Beginning with the line that includes "[24.99-25.89s]", return every remaining line of the material exactly as it reads, but not the pictures.

········

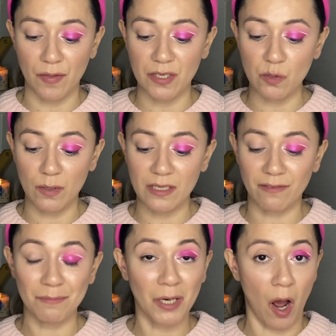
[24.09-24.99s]
This one is
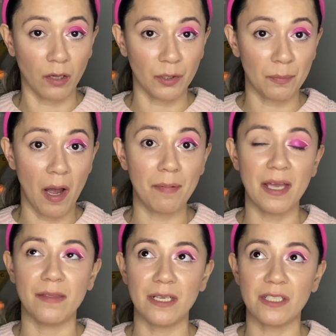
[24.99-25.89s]
from ColourPop
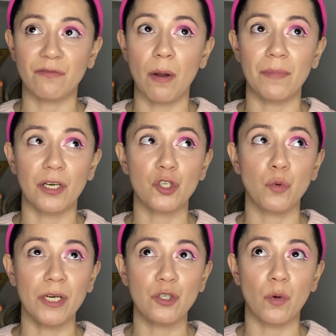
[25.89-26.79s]
and it's from their
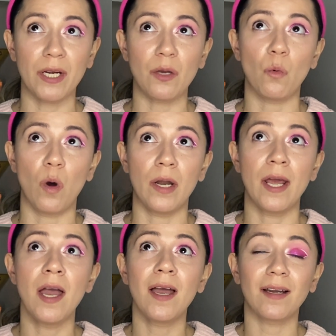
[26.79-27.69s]
2021
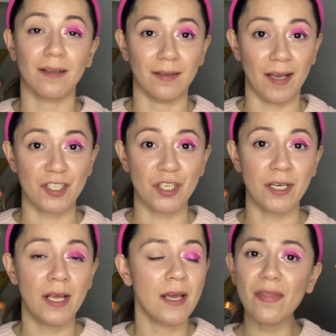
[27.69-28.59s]
collection.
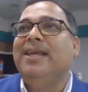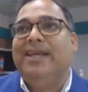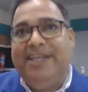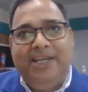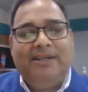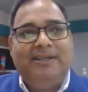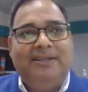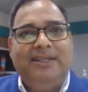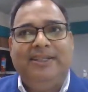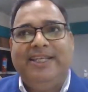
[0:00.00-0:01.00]

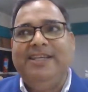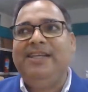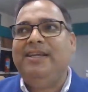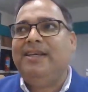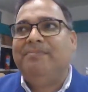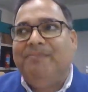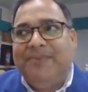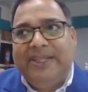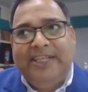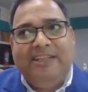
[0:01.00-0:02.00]
Here the
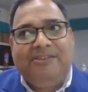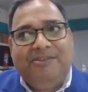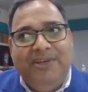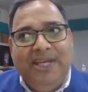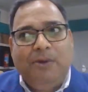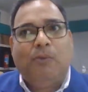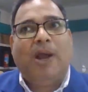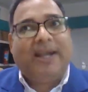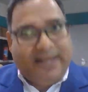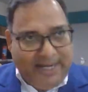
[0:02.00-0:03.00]
three
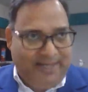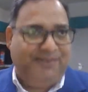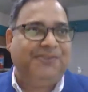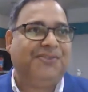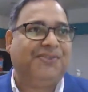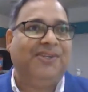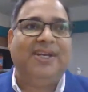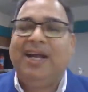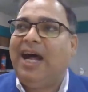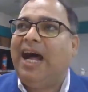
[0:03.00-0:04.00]
quatrains
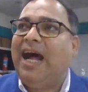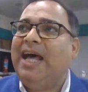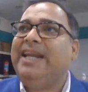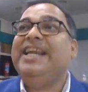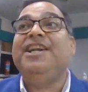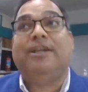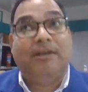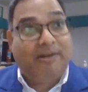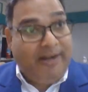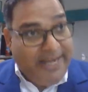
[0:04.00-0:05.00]
are
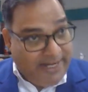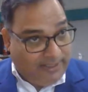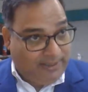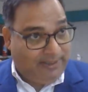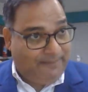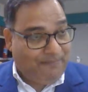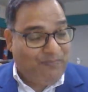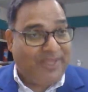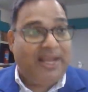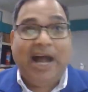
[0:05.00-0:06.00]
interlinked.
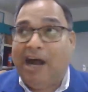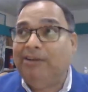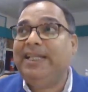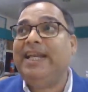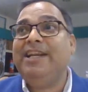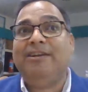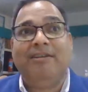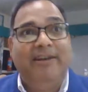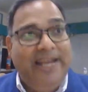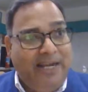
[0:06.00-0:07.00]
How they are
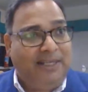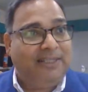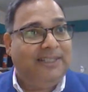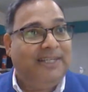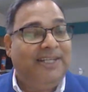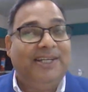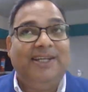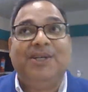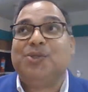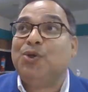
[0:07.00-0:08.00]
interlinked?
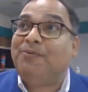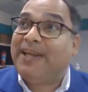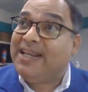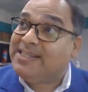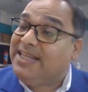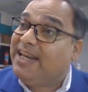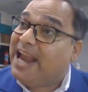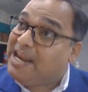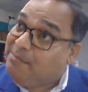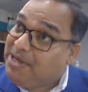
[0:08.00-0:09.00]
So far as the
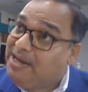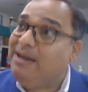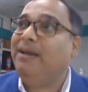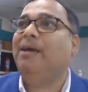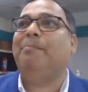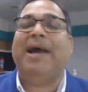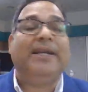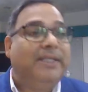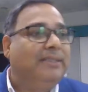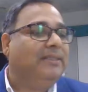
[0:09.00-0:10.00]
rhyming
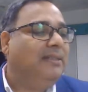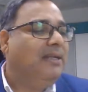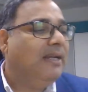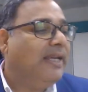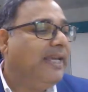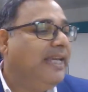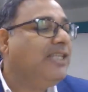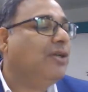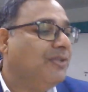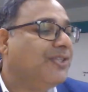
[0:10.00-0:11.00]
pattern
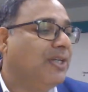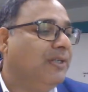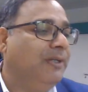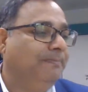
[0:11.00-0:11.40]
is concerned.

········

- EXERCISE OUTPUT:
[24.99-25.89s]
from ColourPop
[25.89-26.79s]
and it's from their
[26.79-27.69s]
2021
[27.69-28.59s]
collection.
[0:00.00-0:01.00]

[0:01.00-0:02.00]
Here the
[0:02.00-0:03.00]
three
[0:03.00-0:04.00]
quatrains
[0:04.00-0:05.00]
are
[0:05.00-0:06.00]
interlinked.
[0:06.00-0:07.00]
How they are
[0:07.00-0:08.00]
interlinked?
[0:08.00-0:09.00]
So far as the
[0:09.00-0:10.00]
rhyming
[0:10.00-0:11.00]
pattern
[0:11.00-0:11.40]
is concerned.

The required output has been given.